Crémone, entre Milan et Parme, ourlée par les eaux serpentines du Pô, était alors une petite ville qui florissait grâce à la musique. Au long de ces ruelles aux senteurs de miel et résine, érable et sapin, les luthiers façonnent, tournent, assemblent les instruments les plus parfaits de l’Europe, déjà, près d’un siècle avant les Stradivari et Guarnieri. Ils fournissent en violes, luths, violoncelles, les cours et les chapelles musicales d’Italie, de France, d’Allemagne autant que les familles aisées qui s’adonnent au plaisir des concerts domestiques. Ils achètent des guitares (c’est la mode), des petites trompettes en bois, les cornetti, au son inimitable, et des petits violons miniatures qu’on fourre dans la poche de son habit, les “pochettes“. Ainsi en est-il de l’environnement du jeune Claudio qui, très vite pris en charge par un maître de chapelle, excellent madrigaliste et compositeur religieux, apprendra le chant, le contrepoint, à jouer de la viole, du violon, et plus paraît-il, imprimera à quinze ans son premier recueil de vingt motets à trois voix…

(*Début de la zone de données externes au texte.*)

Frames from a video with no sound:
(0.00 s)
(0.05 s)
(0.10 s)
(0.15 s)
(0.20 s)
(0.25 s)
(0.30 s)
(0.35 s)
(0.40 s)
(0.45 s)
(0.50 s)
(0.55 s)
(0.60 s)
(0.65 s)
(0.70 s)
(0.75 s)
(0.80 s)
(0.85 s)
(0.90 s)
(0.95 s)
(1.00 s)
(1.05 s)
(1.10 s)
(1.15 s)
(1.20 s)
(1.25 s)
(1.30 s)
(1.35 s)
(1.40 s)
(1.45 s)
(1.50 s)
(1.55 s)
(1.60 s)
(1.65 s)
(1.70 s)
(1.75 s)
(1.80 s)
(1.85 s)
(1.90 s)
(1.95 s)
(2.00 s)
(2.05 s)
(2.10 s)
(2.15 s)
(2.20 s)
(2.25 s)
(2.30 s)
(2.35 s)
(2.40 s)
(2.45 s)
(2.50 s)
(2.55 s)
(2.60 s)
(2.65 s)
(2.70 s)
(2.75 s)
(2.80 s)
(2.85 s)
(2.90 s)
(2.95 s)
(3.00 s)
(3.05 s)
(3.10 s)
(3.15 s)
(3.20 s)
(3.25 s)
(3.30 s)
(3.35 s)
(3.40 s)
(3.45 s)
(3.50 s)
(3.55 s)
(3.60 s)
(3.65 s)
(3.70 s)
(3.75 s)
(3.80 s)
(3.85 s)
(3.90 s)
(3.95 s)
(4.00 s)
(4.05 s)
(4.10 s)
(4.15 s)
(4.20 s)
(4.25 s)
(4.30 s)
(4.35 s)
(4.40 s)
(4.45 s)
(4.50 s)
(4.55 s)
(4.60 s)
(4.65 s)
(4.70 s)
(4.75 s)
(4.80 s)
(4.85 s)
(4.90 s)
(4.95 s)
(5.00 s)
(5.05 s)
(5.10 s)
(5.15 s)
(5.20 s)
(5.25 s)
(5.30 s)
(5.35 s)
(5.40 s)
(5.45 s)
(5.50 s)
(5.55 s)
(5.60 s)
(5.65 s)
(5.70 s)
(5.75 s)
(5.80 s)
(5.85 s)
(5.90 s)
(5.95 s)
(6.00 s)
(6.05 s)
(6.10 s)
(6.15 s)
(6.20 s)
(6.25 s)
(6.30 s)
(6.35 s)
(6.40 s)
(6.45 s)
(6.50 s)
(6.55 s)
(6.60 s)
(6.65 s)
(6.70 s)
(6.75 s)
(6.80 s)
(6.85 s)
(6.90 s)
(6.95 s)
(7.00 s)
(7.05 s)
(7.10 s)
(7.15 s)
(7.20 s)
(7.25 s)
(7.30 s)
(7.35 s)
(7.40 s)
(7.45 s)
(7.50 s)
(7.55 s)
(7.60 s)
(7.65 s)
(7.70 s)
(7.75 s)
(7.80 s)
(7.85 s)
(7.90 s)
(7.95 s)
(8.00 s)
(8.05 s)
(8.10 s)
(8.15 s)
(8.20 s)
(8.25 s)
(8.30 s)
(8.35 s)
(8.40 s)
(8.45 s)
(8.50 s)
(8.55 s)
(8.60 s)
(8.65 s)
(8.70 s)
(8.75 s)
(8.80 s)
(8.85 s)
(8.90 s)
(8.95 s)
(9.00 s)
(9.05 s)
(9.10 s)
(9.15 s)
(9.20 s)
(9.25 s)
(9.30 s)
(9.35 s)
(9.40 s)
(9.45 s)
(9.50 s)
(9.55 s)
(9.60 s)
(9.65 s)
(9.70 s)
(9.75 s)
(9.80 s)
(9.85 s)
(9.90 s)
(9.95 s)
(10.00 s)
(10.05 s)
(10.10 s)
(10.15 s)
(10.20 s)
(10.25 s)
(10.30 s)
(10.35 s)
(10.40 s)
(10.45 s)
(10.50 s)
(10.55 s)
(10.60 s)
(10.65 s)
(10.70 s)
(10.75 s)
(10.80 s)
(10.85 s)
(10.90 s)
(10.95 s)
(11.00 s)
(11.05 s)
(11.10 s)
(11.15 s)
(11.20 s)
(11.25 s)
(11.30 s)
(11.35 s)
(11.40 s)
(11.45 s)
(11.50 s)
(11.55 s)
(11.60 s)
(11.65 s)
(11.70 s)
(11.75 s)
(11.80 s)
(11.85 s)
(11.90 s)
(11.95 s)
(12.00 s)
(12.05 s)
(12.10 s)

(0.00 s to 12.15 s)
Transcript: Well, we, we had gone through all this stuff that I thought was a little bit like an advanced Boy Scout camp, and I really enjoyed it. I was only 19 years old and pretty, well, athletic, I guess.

Le jeune homme va composer et publier des Madrigaux spirituels, des Canzonette à trois voix, des Madrigaux à cinq voix…Plus tard encore des Livres de Madrigaux jusqu’au Huitième. Ses mélodies respirent, s’élancent avec des émotions de plus en plus naturelles, des dissonances de plus en plus étonnantes et fruitées… . Claudio va déchirer, détruire, brûler quantité de madrigaux, d’œuvres de circonstance, des pans entiers d’opéras, car il ne veut livrer à la pérennité que la fine fleur de sa farine. Toutefois, il faut aussi…gagner sa vie donc il faut se soucier des parutions pour que les amateurs ne vous oublient pas.